Now, if you have a mom and dad with a college degree, you can call them up, and ask to interpret the catalog for you. If you are a first generation in college, and your parents speak another language at home, you may not know what is the upper division and the lower division. So, the complexity affects different people differently. We always proclaim the values of diversity and inclusion, and yet our own indifference to student experiences is partly responsible for drop-outs and forces students to stay longer than they would like, to incur extra debt.

All of this is done with the best intentions, to make sure we educate the kids well. OK, let me take this back – the system evolved because of trivial turf wars, where every department is concerned about its status, its enrollments, and its workloads. The wars are fought with the rhetoric of best intentions, usually, so the combatants re confused where is the real motive, and where is the high-minded rhetoric. A significant part of the problem comes from various mindless bureaucratic decisions done outside campus, too – in various accrediting, and state government bodies. It really does not matter who we are to blame. The bottom line is that chasing complexity with various technologies is an arms race we cannot win. It is not a solvable problem. Yes, we should provide students with good advising and technological tools. But the problem is not solvable without some movement in at least partial simplification of curriculum.

The radical solution is well known: it is cohorting. It works in many cases, for working adults, for professional degrees, for non-traditional students. Some students are willing to give up choice in exchange for stability and the guaranteed timeline. In fact, this is how most of Russian and Chinese students go through college. I would not support the radical solution across the board; there is enormous value in the ability to choose one’s learning path, and in the flexibility of the non-cohorted environment.
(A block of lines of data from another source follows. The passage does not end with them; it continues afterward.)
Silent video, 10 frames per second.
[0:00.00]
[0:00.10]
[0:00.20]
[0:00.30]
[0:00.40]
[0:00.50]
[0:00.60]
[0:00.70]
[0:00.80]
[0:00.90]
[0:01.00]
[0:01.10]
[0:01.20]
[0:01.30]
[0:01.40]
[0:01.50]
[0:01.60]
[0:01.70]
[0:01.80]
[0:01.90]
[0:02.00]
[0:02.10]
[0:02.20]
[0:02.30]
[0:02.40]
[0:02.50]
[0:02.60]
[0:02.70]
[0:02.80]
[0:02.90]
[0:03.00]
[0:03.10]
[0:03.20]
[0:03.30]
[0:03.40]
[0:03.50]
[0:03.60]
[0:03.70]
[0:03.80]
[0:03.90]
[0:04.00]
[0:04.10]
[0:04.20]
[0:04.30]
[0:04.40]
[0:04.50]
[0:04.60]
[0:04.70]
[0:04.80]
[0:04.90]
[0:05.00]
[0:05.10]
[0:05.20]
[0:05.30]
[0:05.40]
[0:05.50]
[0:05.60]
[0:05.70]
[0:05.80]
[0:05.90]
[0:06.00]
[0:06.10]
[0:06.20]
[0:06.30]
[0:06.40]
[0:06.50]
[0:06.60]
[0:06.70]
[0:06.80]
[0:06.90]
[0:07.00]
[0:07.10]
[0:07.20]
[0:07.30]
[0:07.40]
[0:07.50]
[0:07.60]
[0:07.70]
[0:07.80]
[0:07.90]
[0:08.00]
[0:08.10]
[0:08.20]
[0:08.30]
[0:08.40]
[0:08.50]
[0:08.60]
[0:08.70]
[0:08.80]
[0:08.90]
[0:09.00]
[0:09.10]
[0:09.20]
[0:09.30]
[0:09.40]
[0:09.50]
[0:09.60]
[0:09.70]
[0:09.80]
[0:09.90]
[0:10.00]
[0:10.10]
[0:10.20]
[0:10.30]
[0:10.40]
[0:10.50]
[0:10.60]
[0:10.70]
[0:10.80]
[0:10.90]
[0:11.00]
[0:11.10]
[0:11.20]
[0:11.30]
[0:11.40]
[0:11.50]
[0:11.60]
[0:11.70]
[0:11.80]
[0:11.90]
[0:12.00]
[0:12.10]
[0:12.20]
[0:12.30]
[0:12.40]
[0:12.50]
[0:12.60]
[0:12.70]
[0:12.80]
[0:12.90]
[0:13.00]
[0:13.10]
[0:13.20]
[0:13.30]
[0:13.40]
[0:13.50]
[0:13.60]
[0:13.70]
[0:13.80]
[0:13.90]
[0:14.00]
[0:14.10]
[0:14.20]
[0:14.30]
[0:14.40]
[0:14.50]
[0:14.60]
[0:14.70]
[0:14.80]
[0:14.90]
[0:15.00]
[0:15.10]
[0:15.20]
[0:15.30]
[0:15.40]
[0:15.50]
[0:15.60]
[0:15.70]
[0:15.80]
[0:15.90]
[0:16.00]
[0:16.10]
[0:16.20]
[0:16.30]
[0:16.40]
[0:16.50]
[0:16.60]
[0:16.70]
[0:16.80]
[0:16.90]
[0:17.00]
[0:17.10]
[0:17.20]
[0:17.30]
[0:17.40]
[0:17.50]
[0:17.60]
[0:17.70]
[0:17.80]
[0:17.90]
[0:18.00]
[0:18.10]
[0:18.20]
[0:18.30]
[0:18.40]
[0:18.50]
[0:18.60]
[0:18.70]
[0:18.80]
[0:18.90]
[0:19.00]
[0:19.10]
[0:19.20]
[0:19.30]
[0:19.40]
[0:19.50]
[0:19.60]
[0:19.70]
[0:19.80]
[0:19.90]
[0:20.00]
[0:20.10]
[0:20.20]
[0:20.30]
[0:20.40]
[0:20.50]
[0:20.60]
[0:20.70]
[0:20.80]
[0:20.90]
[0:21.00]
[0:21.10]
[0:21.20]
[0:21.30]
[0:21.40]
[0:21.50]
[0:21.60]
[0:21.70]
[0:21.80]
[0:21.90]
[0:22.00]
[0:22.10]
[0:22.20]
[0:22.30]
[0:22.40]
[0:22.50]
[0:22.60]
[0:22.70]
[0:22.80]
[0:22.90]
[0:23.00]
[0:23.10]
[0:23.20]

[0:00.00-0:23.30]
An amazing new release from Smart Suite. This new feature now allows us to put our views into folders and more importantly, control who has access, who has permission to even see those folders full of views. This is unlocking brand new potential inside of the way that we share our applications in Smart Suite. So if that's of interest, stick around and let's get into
The rigidity of a cohort system also has exclusionary qualities; it does not accommodate for all life circumstances. Instead, we must simplify the admission and graduation requirements, and other processes by the order of magnitude to actually walk the walk of justice. There is no evidence whatsoever that more complex rules add anything to the quality of education. For example, Brown has abandoned the general education requirement altogether, which did not have a demonstrable negative effect on its graduates. There is no evidence that, say a 72 credit major is more fruitful than a more typical 40-credit major. Only a few of prerequisites actually have pedagogical sense; most are there to force students into a more manageable path.

The main funding of the entire fiel of behavioral economics is this: if you want to encourage people to do something, make it easy. So if we want more diverse population in our student body, if we want to more teachers of color, we have to make it easy, less intimidating; not less rigorous or less demanding; just easier in the process. Let’s move the rigor out of our processes into our classrooms.

1 comment:

  1. Anonymous5:53 PM

    There are many students transferring from community colleges, earning University credits at their local high schools, etc. Less rigid University requirements provide seamless pathways for students. University faculty must forgo the idea that their courses must be taken in order to ensure quality.